• **Stored data entries**
*-*-*

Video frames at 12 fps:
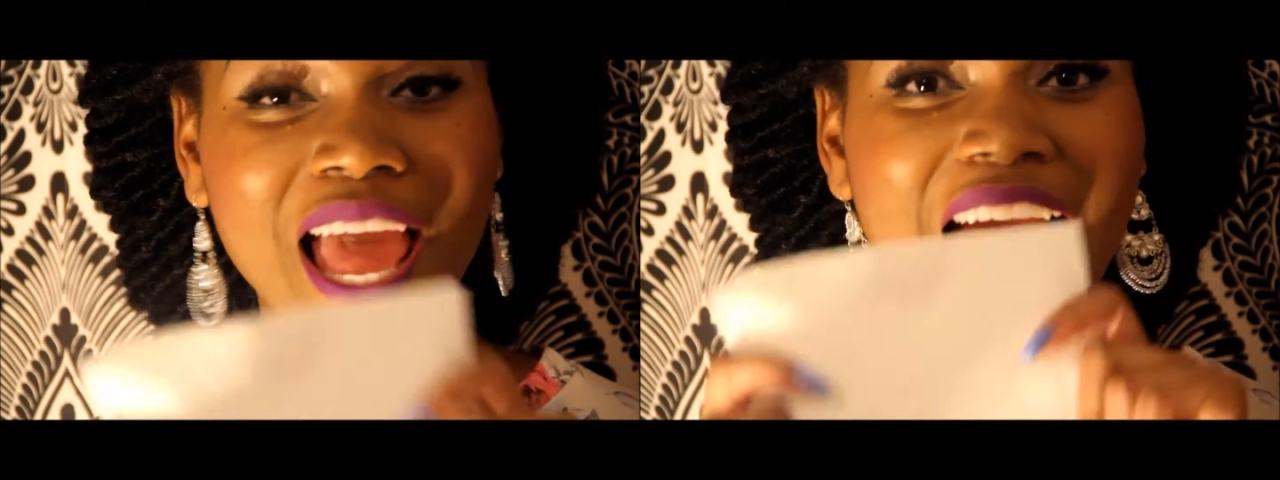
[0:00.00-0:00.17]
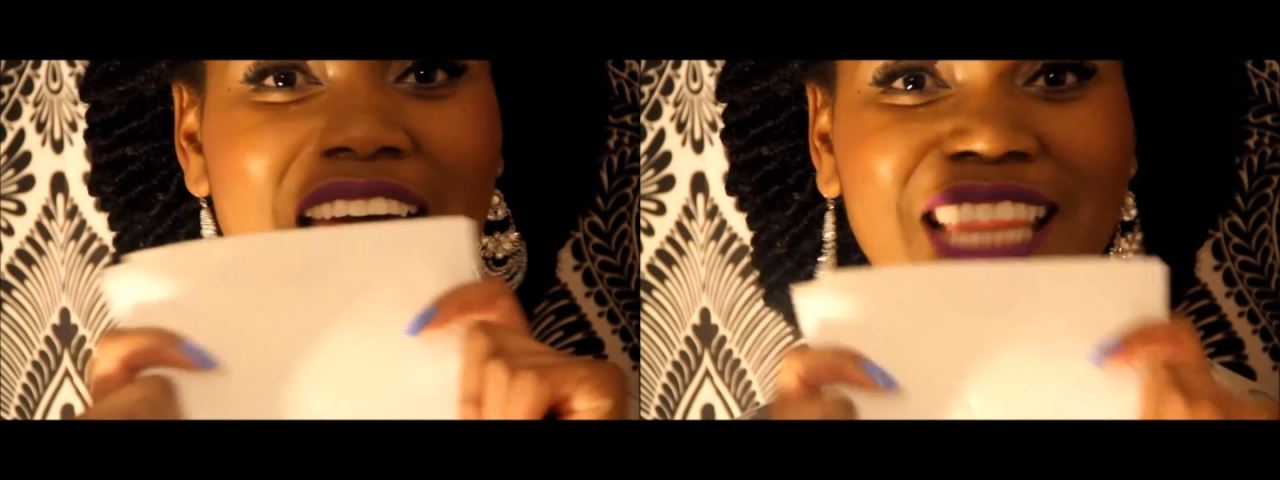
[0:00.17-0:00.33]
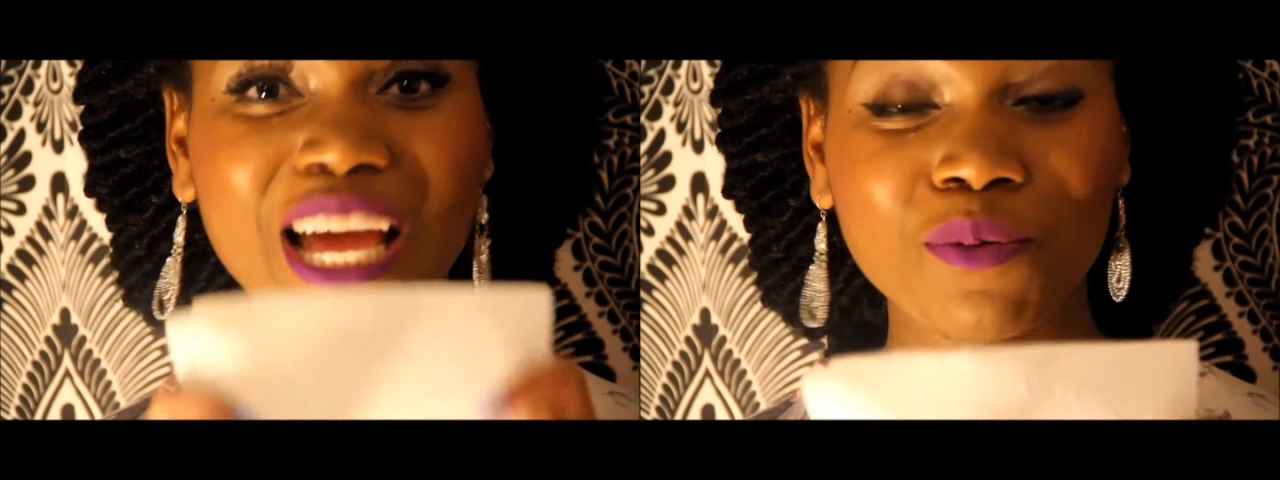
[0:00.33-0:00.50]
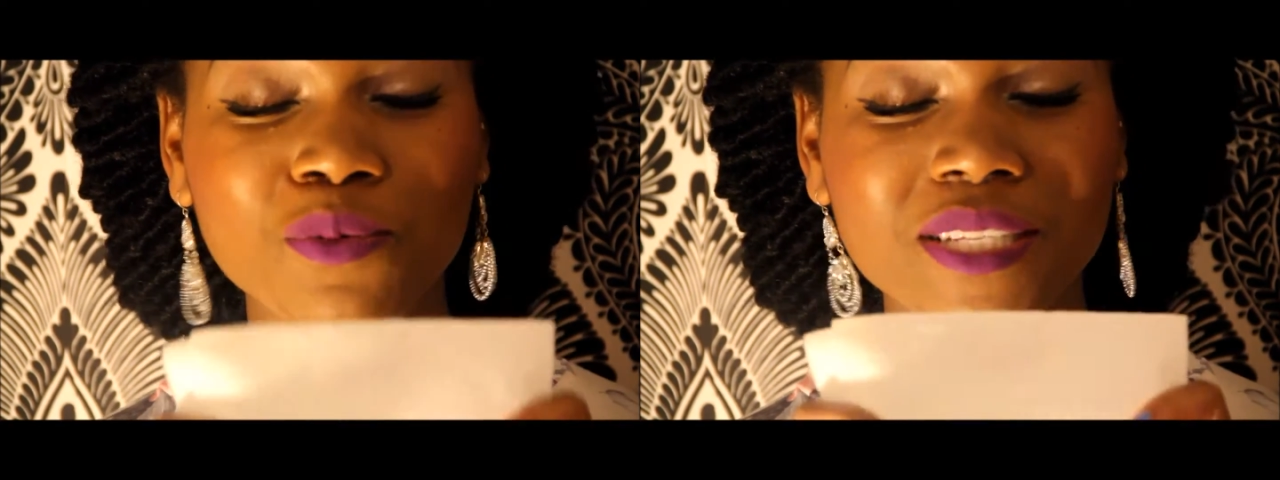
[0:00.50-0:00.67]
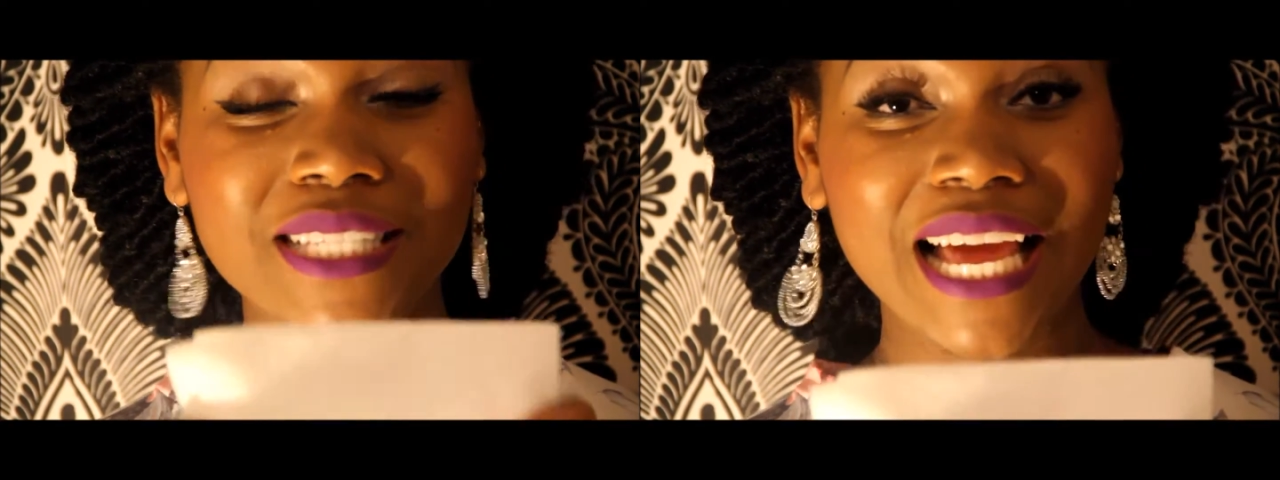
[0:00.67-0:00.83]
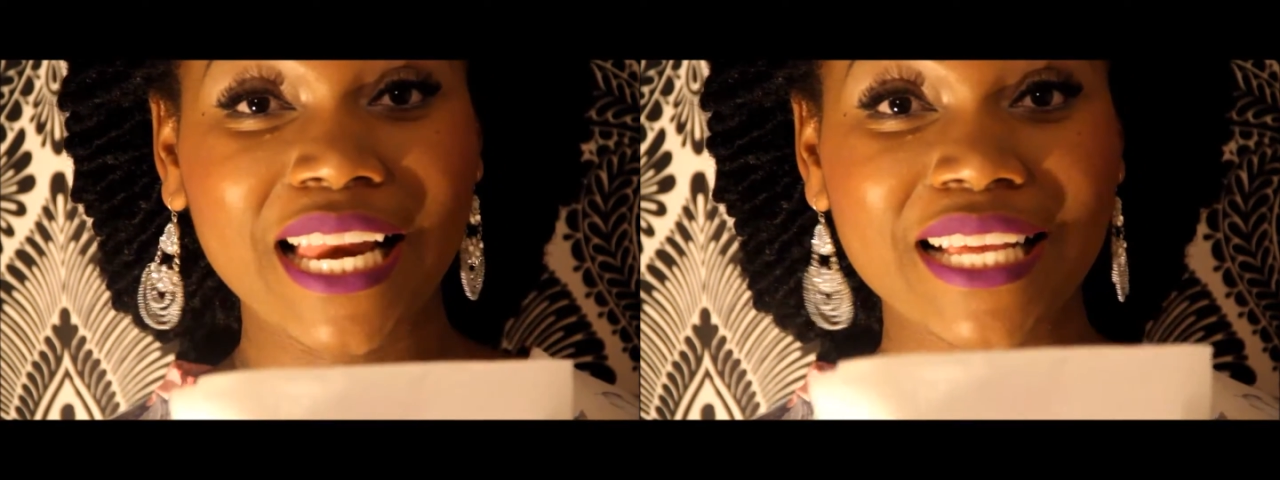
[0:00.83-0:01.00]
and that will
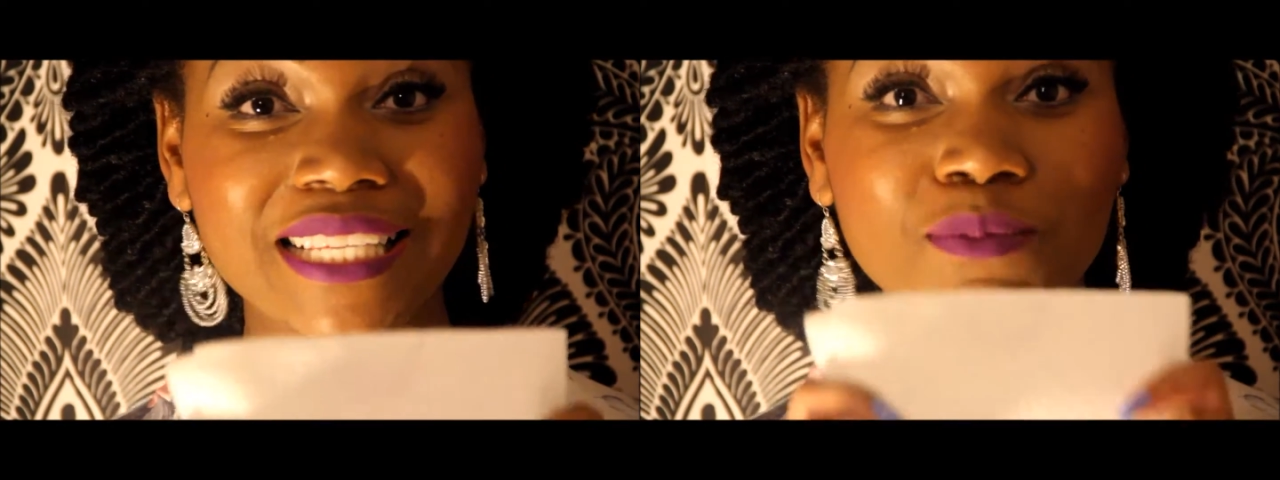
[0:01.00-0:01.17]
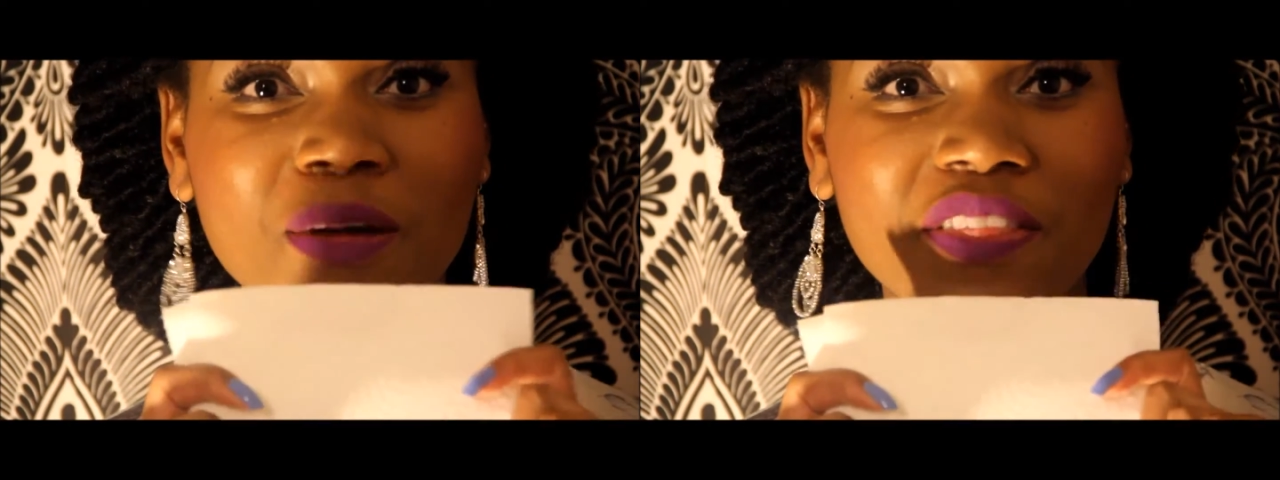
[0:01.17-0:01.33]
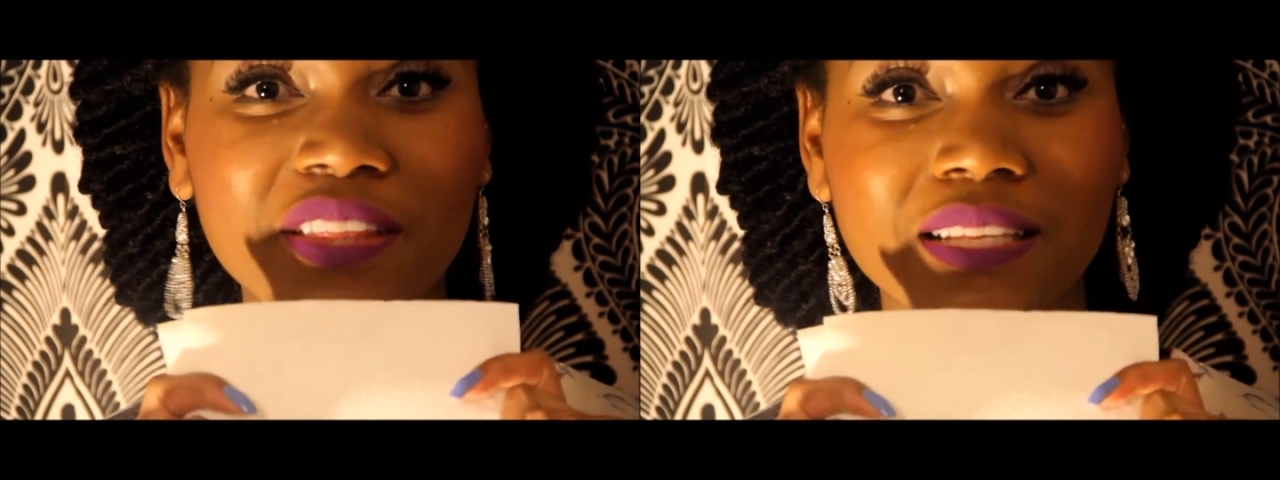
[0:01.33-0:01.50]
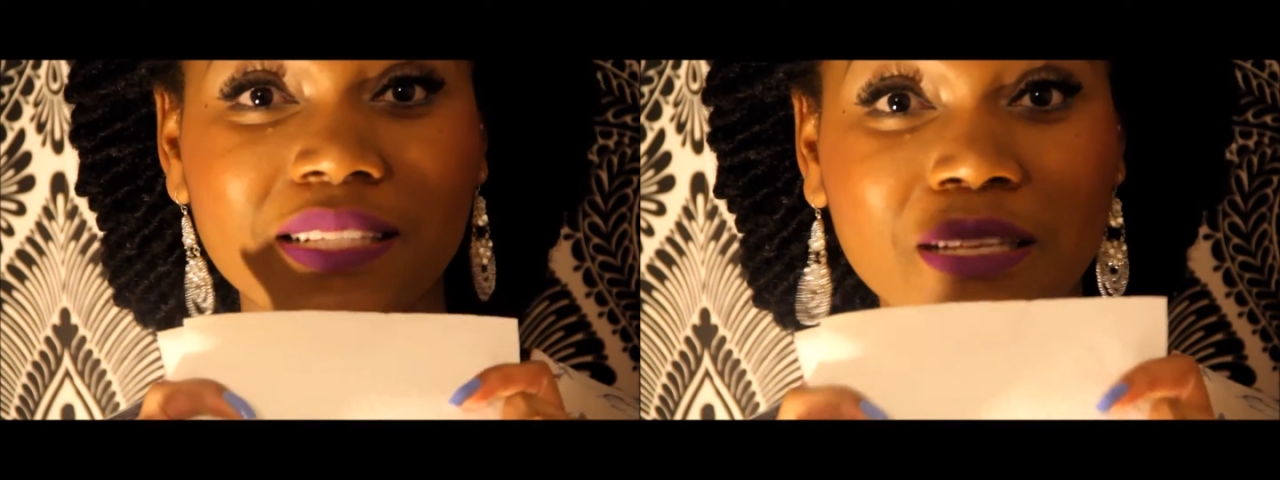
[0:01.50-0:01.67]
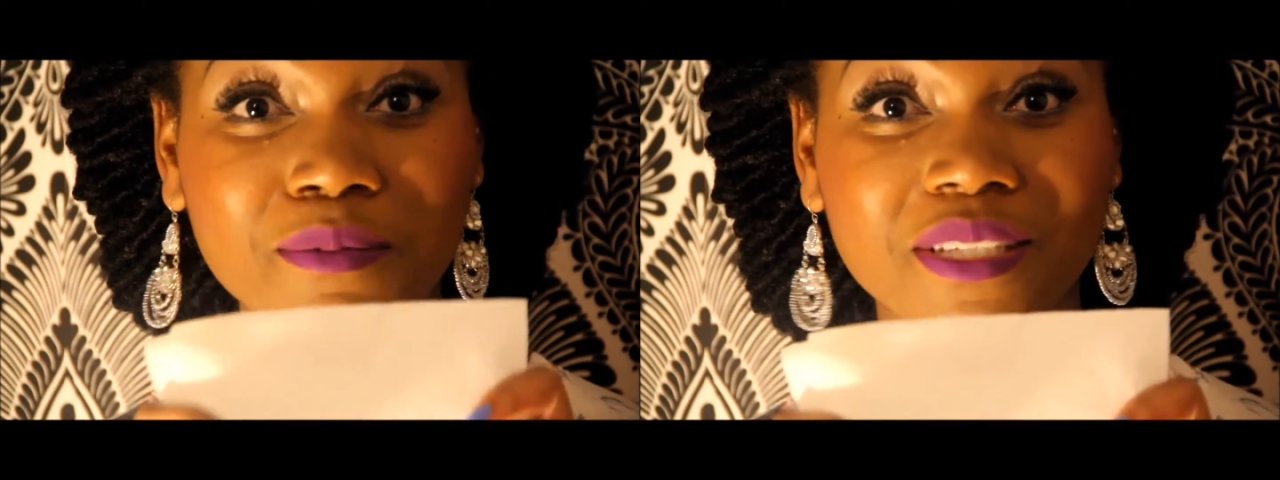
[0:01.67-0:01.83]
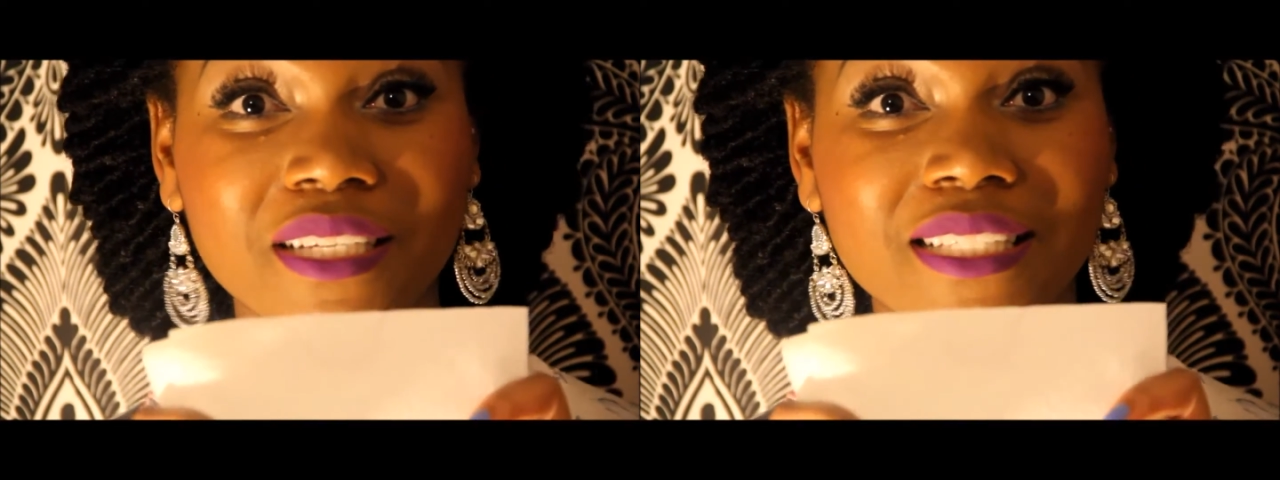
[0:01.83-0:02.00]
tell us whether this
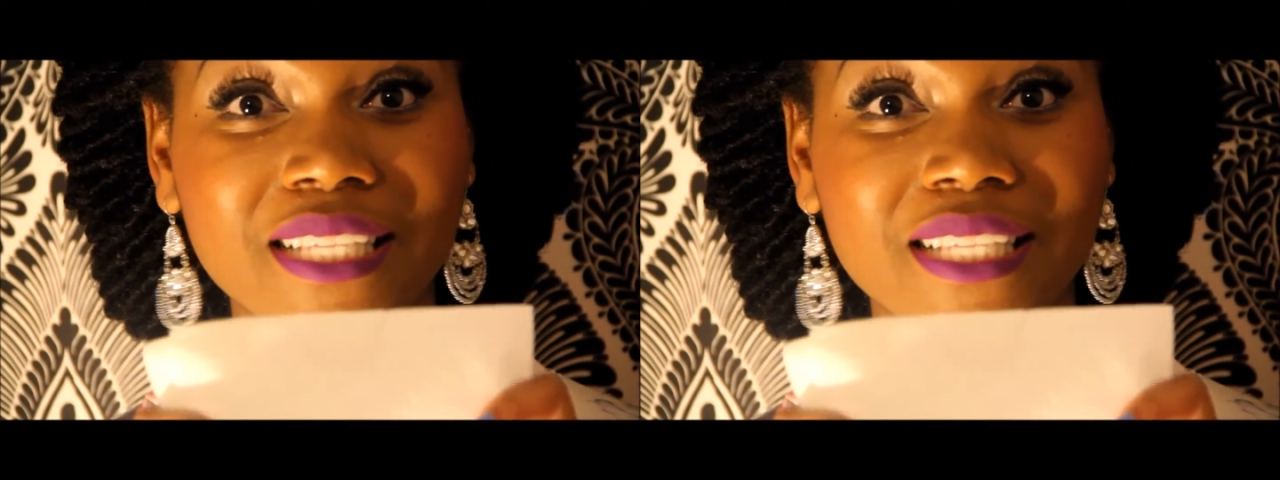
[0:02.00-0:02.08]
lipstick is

*-*-*

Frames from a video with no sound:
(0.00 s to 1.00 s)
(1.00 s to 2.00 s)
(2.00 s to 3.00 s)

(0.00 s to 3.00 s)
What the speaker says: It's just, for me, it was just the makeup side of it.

*-*-*

• **YOUR OBJECTIVE**
After locating the line holding "Frames from a" above, output exactly that line and every line after it through the line holding "What the speaker". Include nothing else.

• **ANSWER SECTION**
Frames from a video with no sound:
(0.00 s to 1.00 s)
(1.00 s to 2.00 s)
(2.00 s to 3.00 s)

(0.00 s to 3.00 s)
What the speaker says: It's just, for me, it was just the makeup side of it.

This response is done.